Work instruction: What you return must match the records character for character.

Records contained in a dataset
__________________________________________________

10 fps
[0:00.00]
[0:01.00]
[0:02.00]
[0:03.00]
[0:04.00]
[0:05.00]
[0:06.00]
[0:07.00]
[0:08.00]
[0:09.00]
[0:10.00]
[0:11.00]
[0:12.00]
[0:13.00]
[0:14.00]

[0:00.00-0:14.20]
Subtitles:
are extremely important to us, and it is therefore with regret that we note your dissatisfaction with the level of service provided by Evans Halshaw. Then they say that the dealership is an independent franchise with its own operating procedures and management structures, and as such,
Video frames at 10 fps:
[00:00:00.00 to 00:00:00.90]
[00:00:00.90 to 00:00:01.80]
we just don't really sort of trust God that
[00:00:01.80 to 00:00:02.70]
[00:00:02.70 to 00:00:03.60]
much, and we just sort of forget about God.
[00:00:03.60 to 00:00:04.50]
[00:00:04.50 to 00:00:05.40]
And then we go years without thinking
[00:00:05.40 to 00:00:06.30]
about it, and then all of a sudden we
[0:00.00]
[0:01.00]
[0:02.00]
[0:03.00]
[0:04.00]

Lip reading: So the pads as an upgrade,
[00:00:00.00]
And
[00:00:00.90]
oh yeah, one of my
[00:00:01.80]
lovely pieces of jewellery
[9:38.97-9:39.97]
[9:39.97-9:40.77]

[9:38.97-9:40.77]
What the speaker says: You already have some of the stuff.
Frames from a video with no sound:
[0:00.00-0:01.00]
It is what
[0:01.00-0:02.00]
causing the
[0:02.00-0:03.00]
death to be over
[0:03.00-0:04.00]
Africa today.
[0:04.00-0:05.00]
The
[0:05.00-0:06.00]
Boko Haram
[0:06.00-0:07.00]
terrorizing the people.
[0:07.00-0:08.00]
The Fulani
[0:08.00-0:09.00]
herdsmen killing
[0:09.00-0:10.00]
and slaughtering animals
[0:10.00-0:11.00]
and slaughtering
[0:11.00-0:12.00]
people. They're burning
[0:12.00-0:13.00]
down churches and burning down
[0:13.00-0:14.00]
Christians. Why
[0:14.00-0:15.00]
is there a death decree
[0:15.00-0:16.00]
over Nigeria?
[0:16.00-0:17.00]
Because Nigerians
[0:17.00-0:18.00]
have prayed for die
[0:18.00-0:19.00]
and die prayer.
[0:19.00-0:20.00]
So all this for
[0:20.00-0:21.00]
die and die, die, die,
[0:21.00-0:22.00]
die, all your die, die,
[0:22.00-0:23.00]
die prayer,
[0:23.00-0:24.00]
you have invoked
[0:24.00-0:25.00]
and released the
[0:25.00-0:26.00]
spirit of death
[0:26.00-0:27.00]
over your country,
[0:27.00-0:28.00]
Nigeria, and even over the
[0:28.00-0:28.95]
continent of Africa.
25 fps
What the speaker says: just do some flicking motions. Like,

__________________________________________________

Task answer:
10 fps
[0:00.00]
[0:01.00]
[0:02.00]
[0:03.00]
[0:04.00]
[0:05.00]
[0:06.00]
[0:07.00]
[0:08.00]
[0:09.00]
[0:10.00]
[0:11.00]
[0:12.00]
[0:13.00]
[0:14.00]

[0:00.00-0:14.20]
Subtitles:
are extremely important to us, and it is therefore with regret that we note your dissatisfaction with the level of service provided by Evans Halshaw. Then they say that the dealership is an independent franchise with its own operating procedures and management structures, and as such,
Video frames at 10 fps:
[00:00:00.00 to 00:00:00.90]
[00:00:00.90 to 00:00:01.80]
we just don't really sort of trust God that
[00:00:01.80 to 00:00:02.70]
[00:00:02.70 to 00:00:03.60]
much, and we just sort of forget about God.
[00:00:03.60 to 00:00:04.50]
[00:00:04.50 to 00:00:05.40]
And then we go years without thinking
[00:00:05.40 to 00:00:06.30]
about it, and then all of a sudden we
[0:00.00]
[0:01.00]
[0:02.00]
[0:03.00]
[0:04.00]

Lip reading: So the pads as an upgrade,
[00:00:00.00]
And
[00:00:00.90]
oh yeah, one of my
[00:00:01.80]
lovely pieces of jewellery
[9:38.97-9:39.97]
[9:39.97-9:40.77]

[9:38.97-9:40.77]
What the speaker says: You already have some of the stuff.
Frames from a video with no sound:
[0:00.00-0:01.00]
It is what
[0:01.00-0:02.00]
causing the
[0:02.00-0:03.00]
death to be over
[0:03.00-0:04.00]
Africa today.
[0:04.00-0:05.00]
The
[0:05.00-0:06.00]
Boko Haram
[0:06.00-0:07.00]
terrorizing the people.
[0:07.00-0:08.00]
The Fulani
[0:08.00-0:09.00]
herdsmen killing
[0:09.00-0:10.00]
and slaughtering animals
[0:10.00-0:11.00]
and slaughtering
[0:11.00-0:12.00]
people. They're burning
[0:12.00-0:13.00]
down churches and burning down
[0:13.00-0:14.00]
Christians. Why
[0:14.00-0:15.00]
is there a death decree
[0:15.00-0:16.00]
over Nigeria?
[0:16.00-0:17.00]
Because Nigerians
[0:17.00-0:18.00]
have prayed for die
[0:18.00-0:19.00]
and die prayer.
[0:19.00-0:20.00]
So all this for
[0:20.00-0:21.00]
die and die, die, die,
[0:21.00-0:22.00]
die, all your die, die,
[0:22.00-0:23.00]
die prayer,
[0:23.00-0:24.00]
you have invoked
[0:24.00-0:25.00]
and released the
[0:25.00-0:26.00]
spirit of death
[0:26.00-0:27.00]
over your country,
[0:27.00-0:28.00]
Nigeria, and even over the
[0:28.00-0:28.95]
continent of Africa.
25 fps
What the speaker says: just do some flicking motions. Like,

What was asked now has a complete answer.